UNESCO Dünya Mirası Listesi'ne 2014'te alınan "Bursa ve Cumalıkızık: Osmanlı İmparatorluğunun Doğuşu" miras alanı, Orhangazi Külliyesi ve çevresini içine alan Hanlar Bölgesi, Hüdavendigar (I. Murad) Külliyesi, Yıldırım (I. Bayezid) Külliyesi, Yeşil (I. Mehmed) Külliye, Muradiye (II. Murad) Külliyesi ve Cumalıkızık olmak üzere 6 bileşenden oluşuyor.
Bu bileşenlerden merkez Yıldırım ilçesine bağlı olan ve sonradan mahalle statüsüne geçen, turizm sezonunda yoğunlukla cumartesi ve pazar olmak üzere haftada yaklaşık 50 bin kişiyi ağırlayan Cumalıkızık, Kovid-19 salgınından dolayı iki aydır sessizliğe büründü.
Erken Osmanlı döneminde "vakıf köyü" olarak kurulan, külliyelerin ve ilk başkentin inşası için gelir sağlanan Cumalıkızık, geleneksel taş döşeli sokak dokusu, ahşap ve kerpiç kullanılarak inşa edilen evleri ve anıtsal yapılarıyla, Osmanlı yaşam tarzını anlatan en iyi örnekler arasında yer alıyor.
Son yıllarda çekilen dizi ve filmlerin ardından popülerliği artan, 270 tarihi evin yanı sıra yürüyüş yolları ve müzenin bulunduğu mahallede özellikle kadınların işlettiği 60 yeme-içme mekanı ile 150'ye yakın hediyelik ürün tezgahı, Kovid-19 nedeniyle kapatıldı.
Cumalıkızık'ın sessizliğine alışık olmayan mahalle sakinleri, tarihi bölgenin yeniden cıvıltılı günlerine kavuşması için gün sayıyor.
"Köyümüzün eski günlerine dönmesi için dua ediyoruz"
Mahallede işletmesi bulunan Nuri Yavuz,uhabirine yaptığı açıklamada, koronavirüsün tüm dünyayı olumsuz etkilediğini söyledi.
Salgının dünya genelinde bir an evvel bitmesini ve eski günlere dönülmesini temenni eden Yavuz, "Tarhana, reçel, erişte, köy ekmeği gibi kendi ürünlerimizi ziyaretçilere satıyorduk.
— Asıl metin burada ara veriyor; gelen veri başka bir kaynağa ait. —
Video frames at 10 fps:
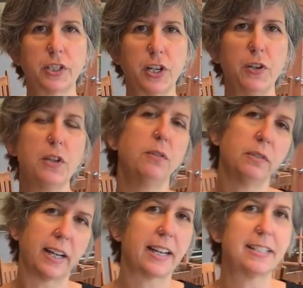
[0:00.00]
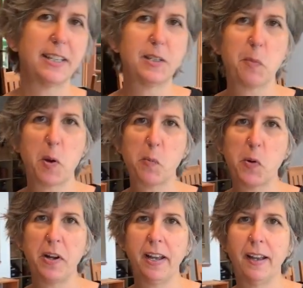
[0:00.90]
show you, like I said, tomorrow
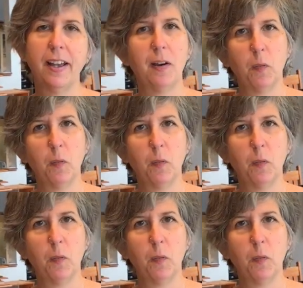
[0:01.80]
morning,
Mahallemizde tarımla uğraşanlar da var ama geçim kaynağımızın çoğunluğu turizmden." dedi.
Mahalle sakinlerinden Şerife Hanım Sezer de Cumalıkızık'ta doğduğunu anlattı.
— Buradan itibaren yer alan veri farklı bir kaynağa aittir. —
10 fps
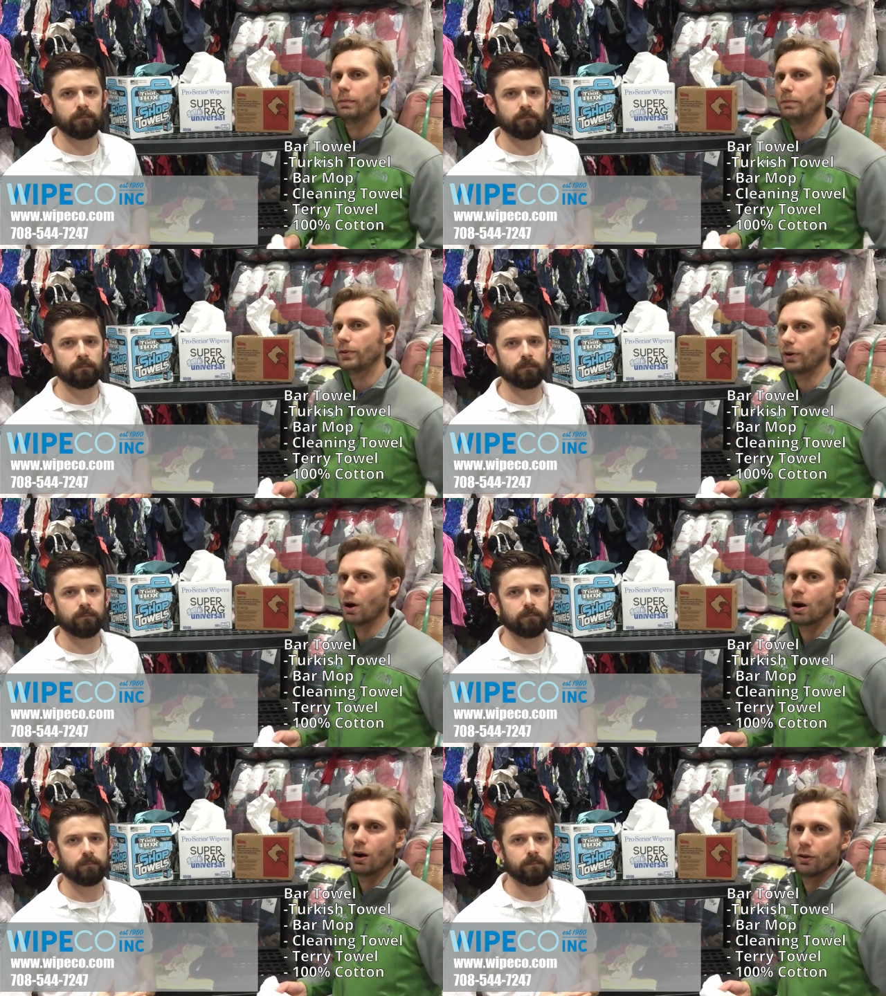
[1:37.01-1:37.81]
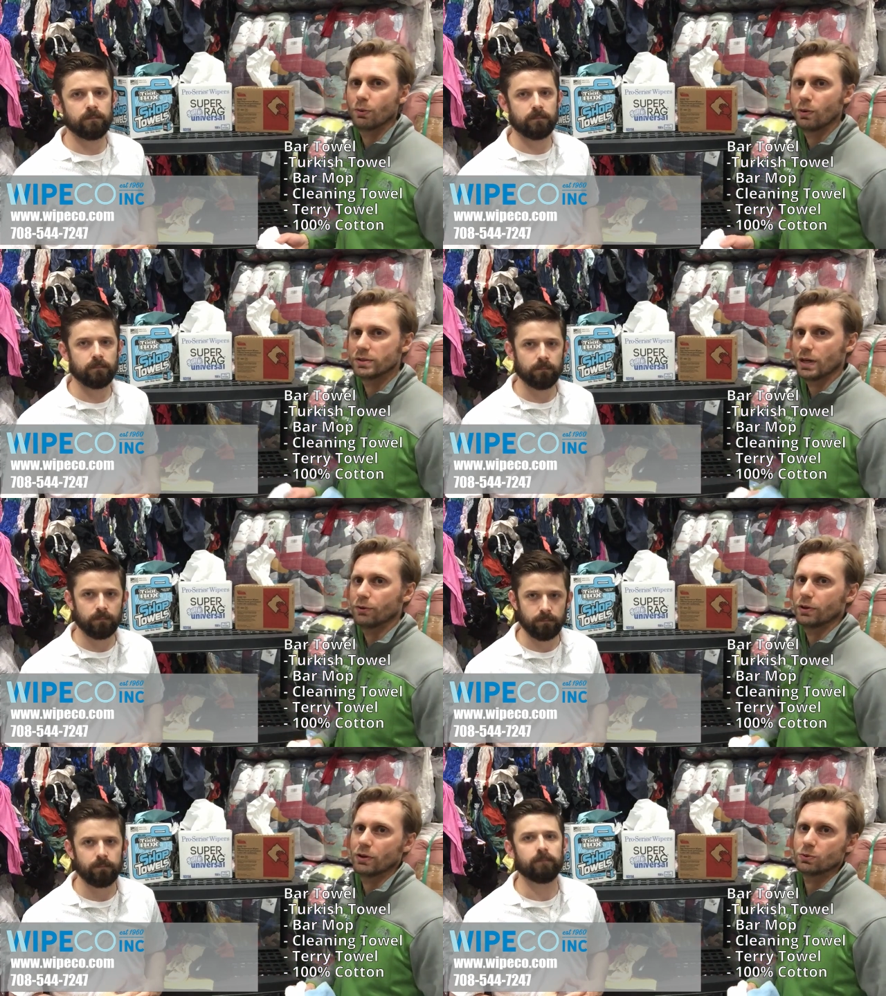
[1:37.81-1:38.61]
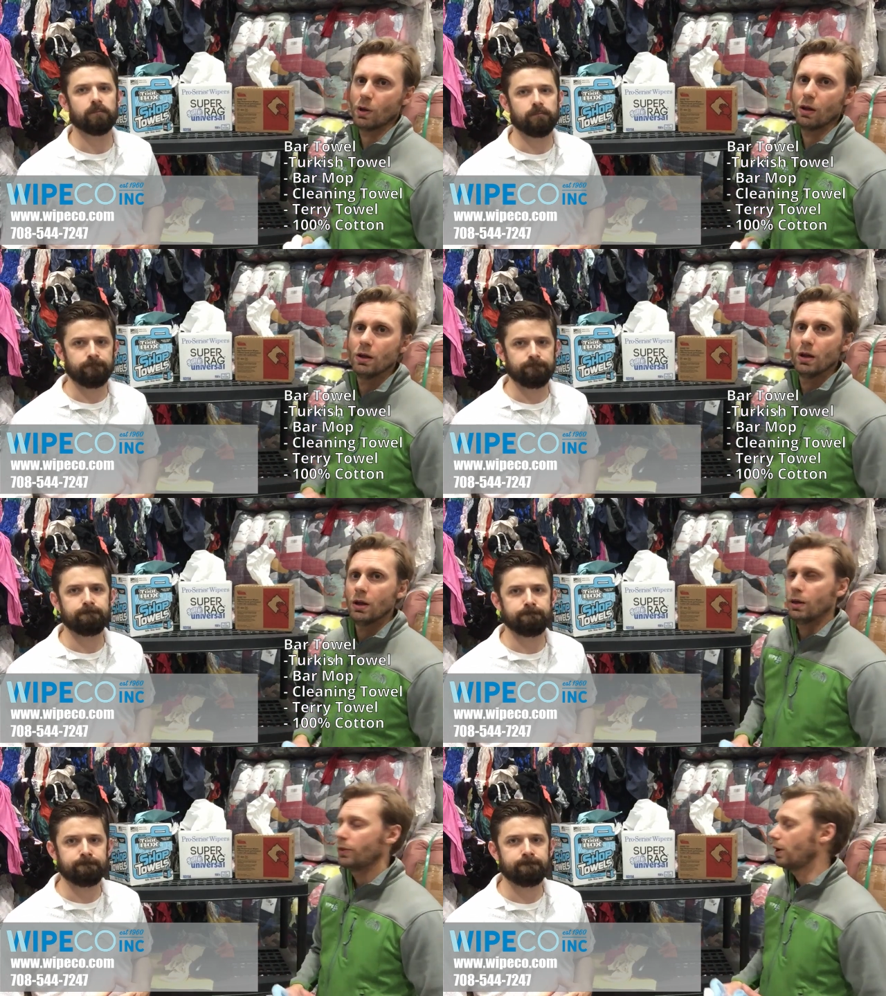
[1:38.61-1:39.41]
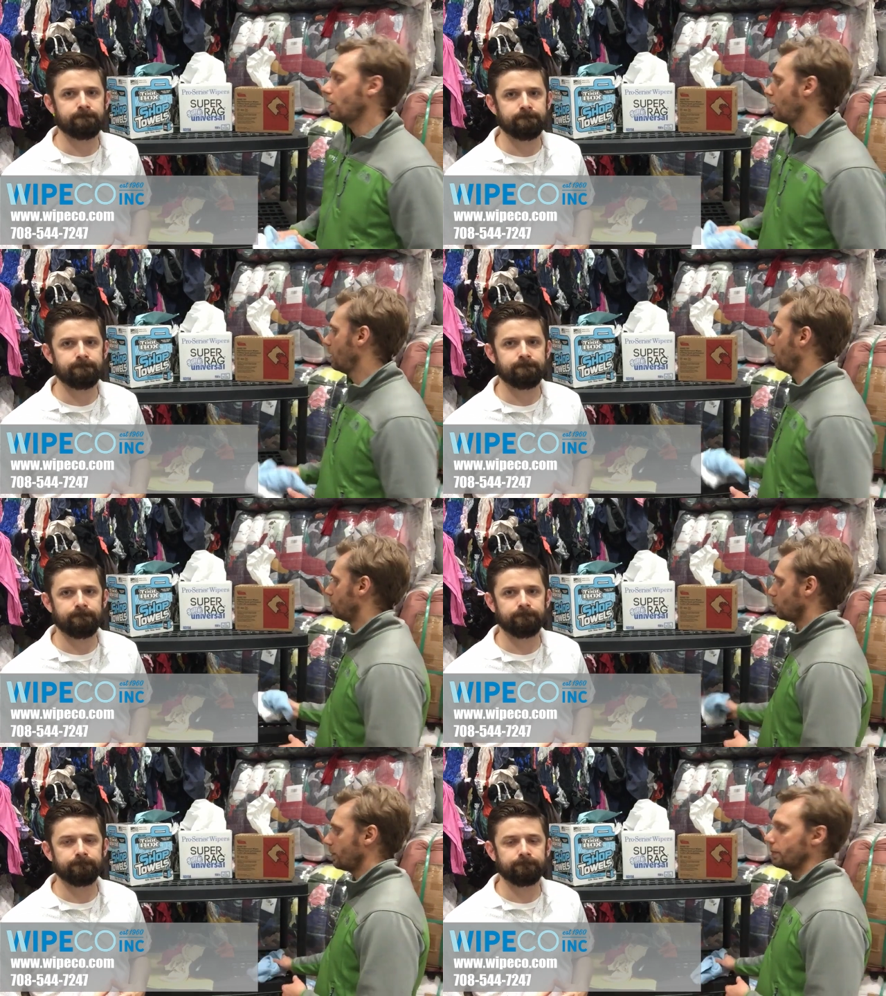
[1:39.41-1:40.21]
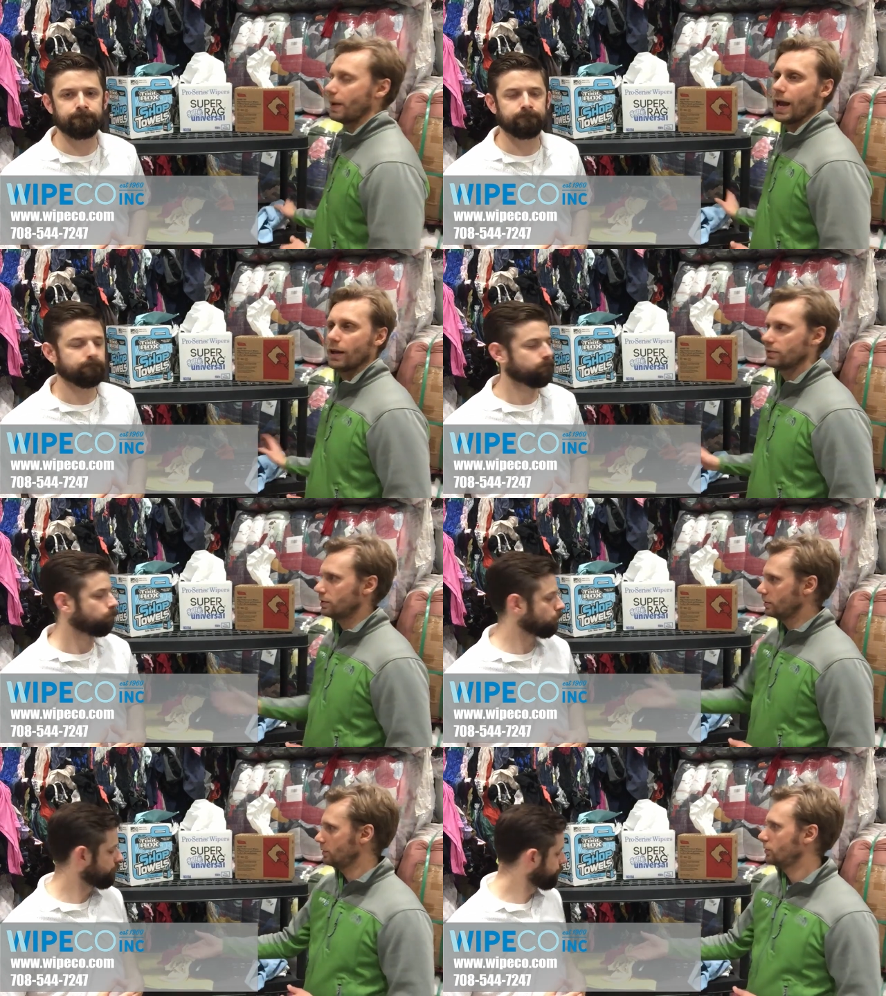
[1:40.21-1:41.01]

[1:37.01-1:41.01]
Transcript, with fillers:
Speaker 1: but there are other ones out there as well. There are absorbent pads.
Köyü daha önce hiç böyle görmediğini dile getiren Sezer, "Eskiden buralar cıvıl cıvıldı. Komşularım tezgahtan ekmek parası kazanıyordu. Herkes tezgahını kapattı. Gelen giden kimse kalmadı. İnşallah bir an önce bu durum düzelir, turizm yeniden canlanır." ifadelerini kullandı.
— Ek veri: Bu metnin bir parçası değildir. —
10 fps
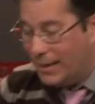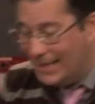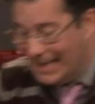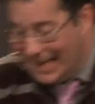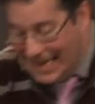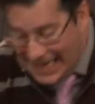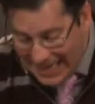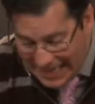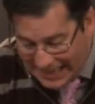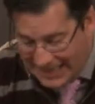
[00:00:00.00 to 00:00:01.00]

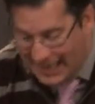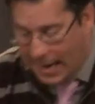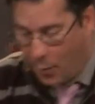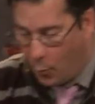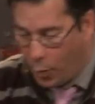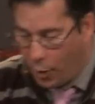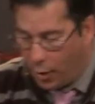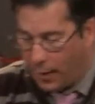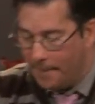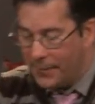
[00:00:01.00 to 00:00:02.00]
lean into that
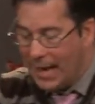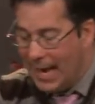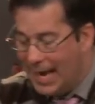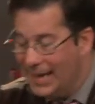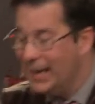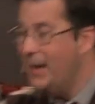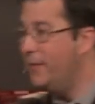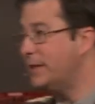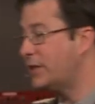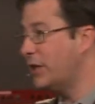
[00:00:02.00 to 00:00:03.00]
work and
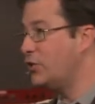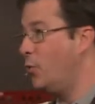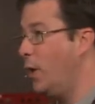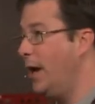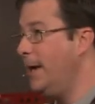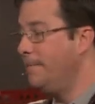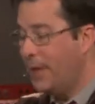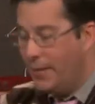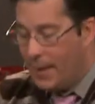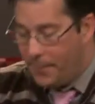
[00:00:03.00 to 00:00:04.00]
live in such a way
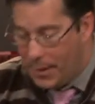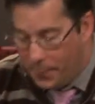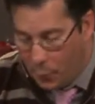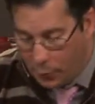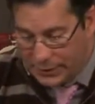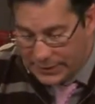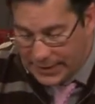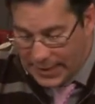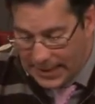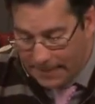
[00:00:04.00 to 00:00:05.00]
that people would
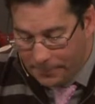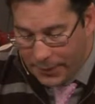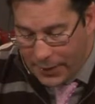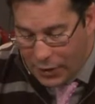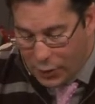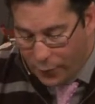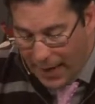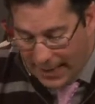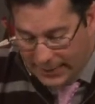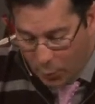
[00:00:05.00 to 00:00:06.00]
see that you have
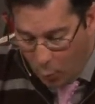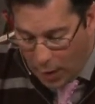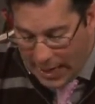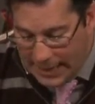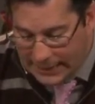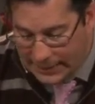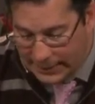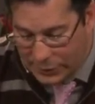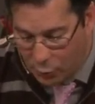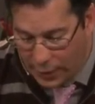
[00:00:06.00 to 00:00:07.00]
acted
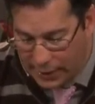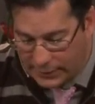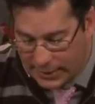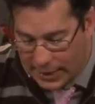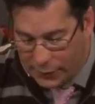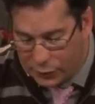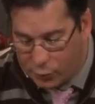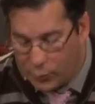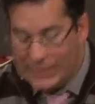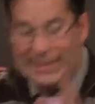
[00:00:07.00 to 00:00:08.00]
wisely toward outsiders,
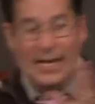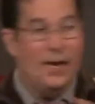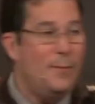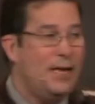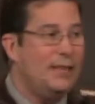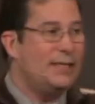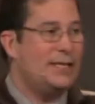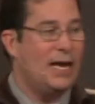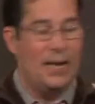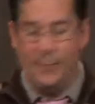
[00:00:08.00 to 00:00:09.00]
redeeming the
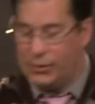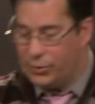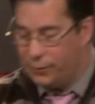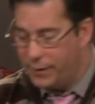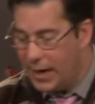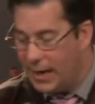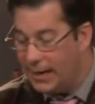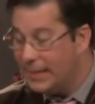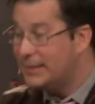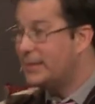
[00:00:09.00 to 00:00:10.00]
time that you've
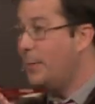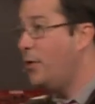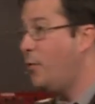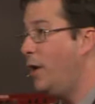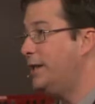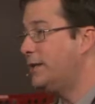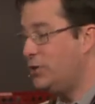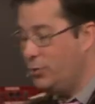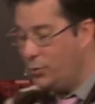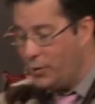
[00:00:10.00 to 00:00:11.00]
got. And some of the ways
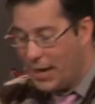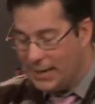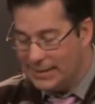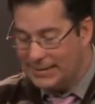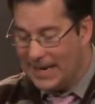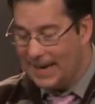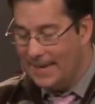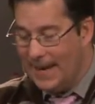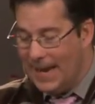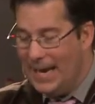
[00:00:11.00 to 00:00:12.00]
that you do that is that
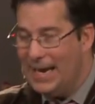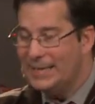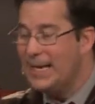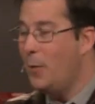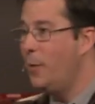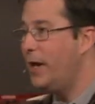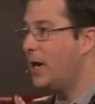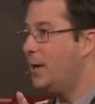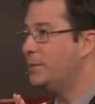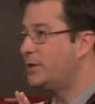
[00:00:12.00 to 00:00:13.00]
is that when it
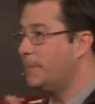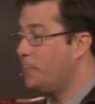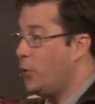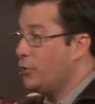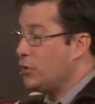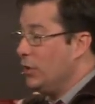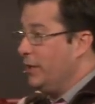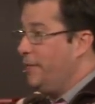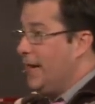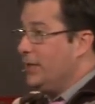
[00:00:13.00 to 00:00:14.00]
comes to
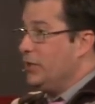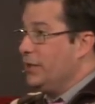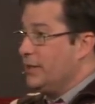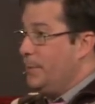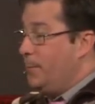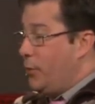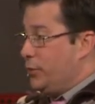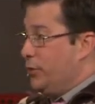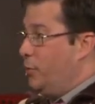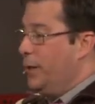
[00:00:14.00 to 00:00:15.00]
personal evangelism and
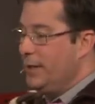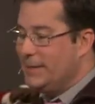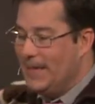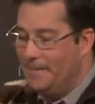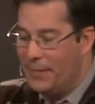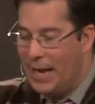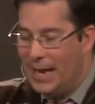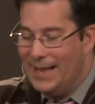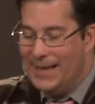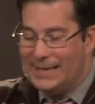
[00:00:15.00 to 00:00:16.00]
personal witnessing,
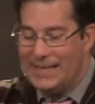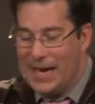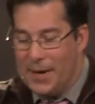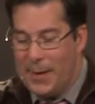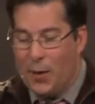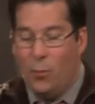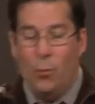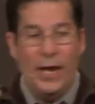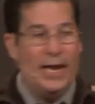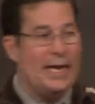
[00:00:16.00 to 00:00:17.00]
that it's not about
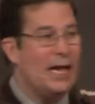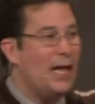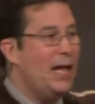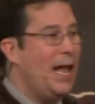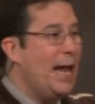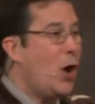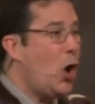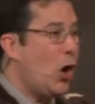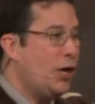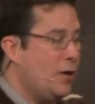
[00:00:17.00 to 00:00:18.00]
winning an
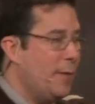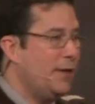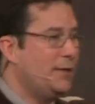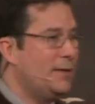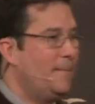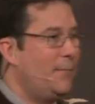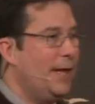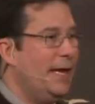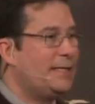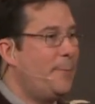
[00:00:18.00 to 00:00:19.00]
argument,
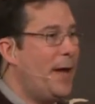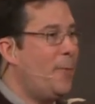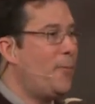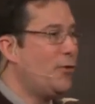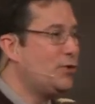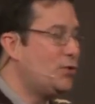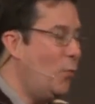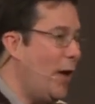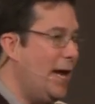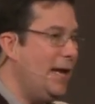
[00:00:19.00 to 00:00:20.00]
it's about
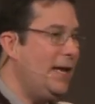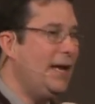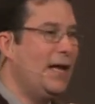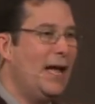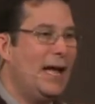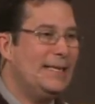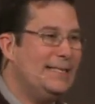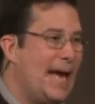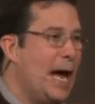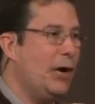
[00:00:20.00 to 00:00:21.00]
persuading a
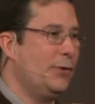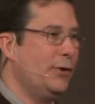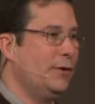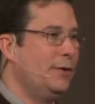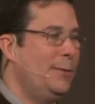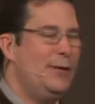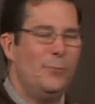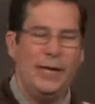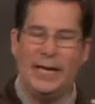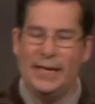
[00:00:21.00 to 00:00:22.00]
doubter. I mean,
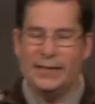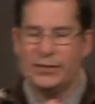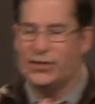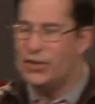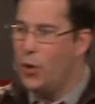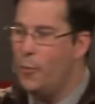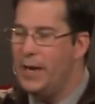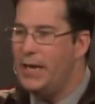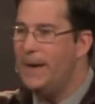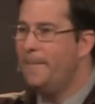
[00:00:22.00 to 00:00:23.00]
we get into so
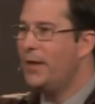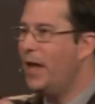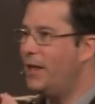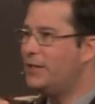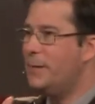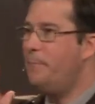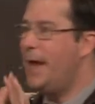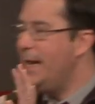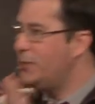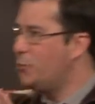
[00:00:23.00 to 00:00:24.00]
many uh,
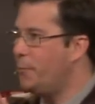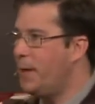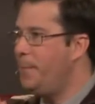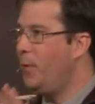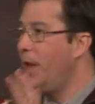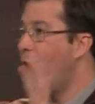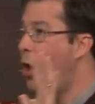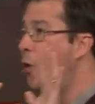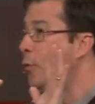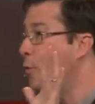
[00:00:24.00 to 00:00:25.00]
debates with people, and
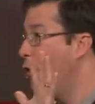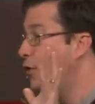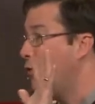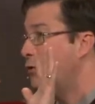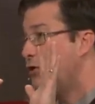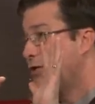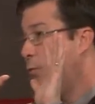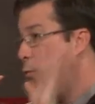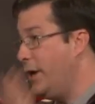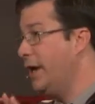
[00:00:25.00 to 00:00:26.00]
all we want to do is just
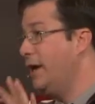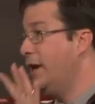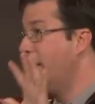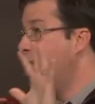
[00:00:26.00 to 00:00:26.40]
win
Salgın öncesi hediyelik eşya tezgahında ziyaretçilere satış yapan Hatice Adıyaman ise eskiden kalabalıktan yürümenin bile zor olduğu sokaklarda şimdi kimsenin olmadığını belirtti.
Adıyaman, "Yollardan otlar çıkmaya başladı. Bu hastalığın geçmesi ve köyümüzün eski günlerine dönmesi için dua ediyoruz." diye konuştu.